Some East Coast ports such as in Brunswick, Georgia, are experiencing higher-than-normal inventory, but industry officials say the main logjam is on the West Coast.

“It is very abnormal for a container ship, a car carrier or a cruise ship not to go right to the berth, discharge and be on their way,” said Kipling Louttit, executive director of the Marine Exchange of Southern California, a nonprofit that monitors commercial ship traffic.

At the Long Beach terminal south of L.A., cars are discharged at one of two piers — one with a 9-hectare lot and another with 68 hectacres — that are capable of storing several thousand vehicles. They typically spend little time there before being relocated to larger storage lots 8 to 13 km away, where costs are lower, said Glenn Farren, director of tenant service and operations at the port. From there they are gradually sent via truck or rail to dealers.

But the sales collapse last month produced a chain-reaction backlog, causing some ships to divert to other ports, others to wait days to discharge cargo and, ultimately, others to cancel voyages before they even got underway. The port of Hueneme, a major import facility in Ventura County, California, had to find space in the surrounding area for about 6,000 surplus cars, in addition to the 4,000 on its site. Auto-logistics firms secured lots at a nearby cold-storage facility and an adjacent U.S. Navy base after scouring sites at local colleges emptied by the coronavirus.

“You can’t stack cars,” said Kristin Decas, the port’s director and chief executive officer. “We even looked at using the Ventura County Fairgrounds.”

Toyota Motor Corp. has taken the precaution of leasing additional storage space at a sports venue in California, even though it hasn’t yet experienced major issues accepting deliveries from inbound vessels, a spokesman said. A representative for Hyundai Motor Co. said the South Korean automaker also has experienced elevated West Coast inventories and found additional storage lots to ease pressure on port facilities.

Jupiter Spirit is operated by Nissan Motor Car Carrier Co., an affiliate of the carmaker and Mitsui O.S.K. Lines Ltd.

Nissan said the delays at Long Beach are a result of decreased demand amid the COVID-19 pandemic and that it does not currently have a timetable for clearing its vehicles from the port and secondary-storage lots.

“The company is optimizing the flow of the vehicles and positioning them closer to dealers for quick availability when the market recovers and customers return to showrooms,” Nissan spokesman Chris Keeffe said.

Another car-carrying vessel, operated under lease by Kawasaki Kisen Kaisha Ltd., arrived in L.A. on April 21 and discharged its cargo.
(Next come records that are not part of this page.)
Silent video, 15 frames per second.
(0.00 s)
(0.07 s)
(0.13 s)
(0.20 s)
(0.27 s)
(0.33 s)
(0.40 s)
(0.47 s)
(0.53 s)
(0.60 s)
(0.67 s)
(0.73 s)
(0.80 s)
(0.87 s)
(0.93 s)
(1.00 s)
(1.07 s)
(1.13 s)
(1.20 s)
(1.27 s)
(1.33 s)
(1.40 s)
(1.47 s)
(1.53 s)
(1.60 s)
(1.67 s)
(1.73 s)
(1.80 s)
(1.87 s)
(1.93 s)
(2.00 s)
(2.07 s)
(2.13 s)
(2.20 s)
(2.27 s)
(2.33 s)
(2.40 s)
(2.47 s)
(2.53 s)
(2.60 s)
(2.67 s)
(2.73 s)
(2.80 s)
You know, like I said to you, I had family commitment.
But the ship, the Morning Crystal, hung around for a week awaiting its next mission to Nagoya, which is atypical in a business where busy ships normally run routes back to back.

Even as ports struggle to cope with excess auto inventory, they’re preparing for an even worse outcome — deliveries stopping altogether as the recession digs deeper.

Demand for cars and trucks in the U.S. is expected to drop 27 percent to 12.5 million vehicles this year, IHS Markit estimates, which would be the fewest for the industry since 2010. Used car prices are expected to plunge somewhere in the range of 8 percent to 16 percent through June, according to J.D. Power, then stabilize by year-end as the country reopens and demand picks back up.

Those sour predictions match up with what the Hueneme port expects: at least a 25 percent drop in auto shipments in the coming year. Auto import logistics companies already have laid off about 80 percent of local staff in anticipation of a long dry spell, Decas said. Her port has only two car-carrying ships scheduled after May 17, compared with at least four or five a week in normal times, she said.

The port is fortunate in having another source of revenue, though. It’s a big importer of tropical fruit, like pineapples, avocados and especially bananas.

“People may not buy cars in a recession,” Decas said, “but they’ll eat a banana.”